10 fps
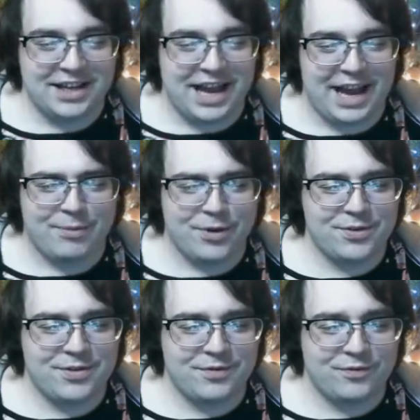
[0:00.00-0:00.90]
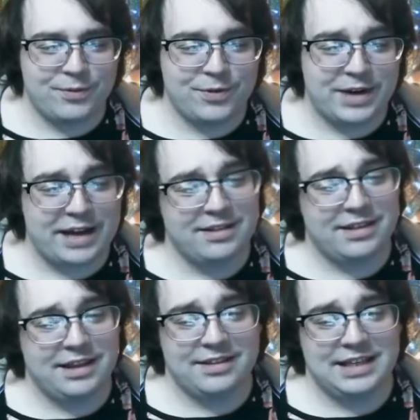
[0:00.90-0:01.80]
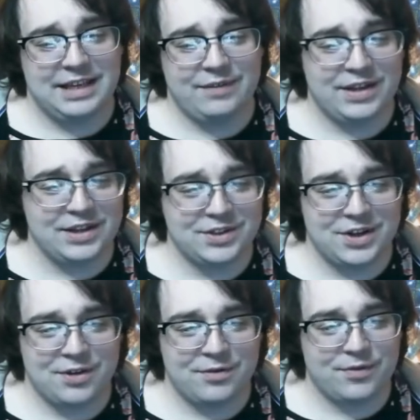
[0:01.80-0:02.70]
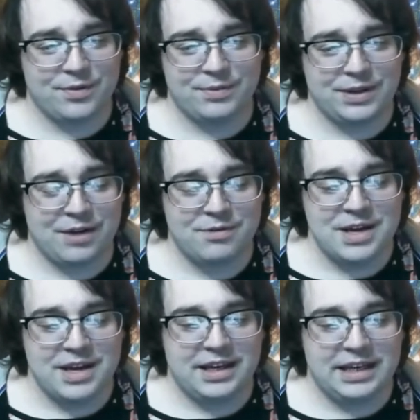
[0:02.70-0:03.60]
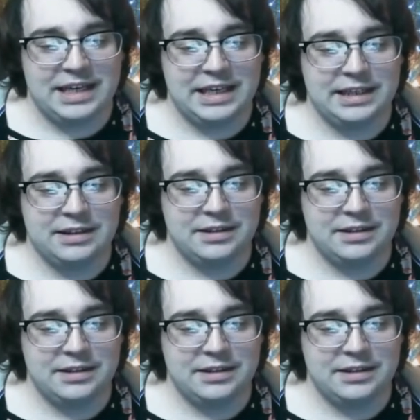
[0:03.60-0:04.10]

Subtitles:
Ambrose, from what I could see in the TV show, from, you know, he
........
All the records above need to be given again word for word. Skip the pictures.

* Result of the exercise:
10 fps
[0:00.00-0:00.90]
[0:00.90-0:01.80]
[0:01.80-0:02.70]
[0:02.70-0:03.60]
[0:03.60-0:04.10]

Subtitles:
Ambrose, from what I could see in the TV show, from, you know, he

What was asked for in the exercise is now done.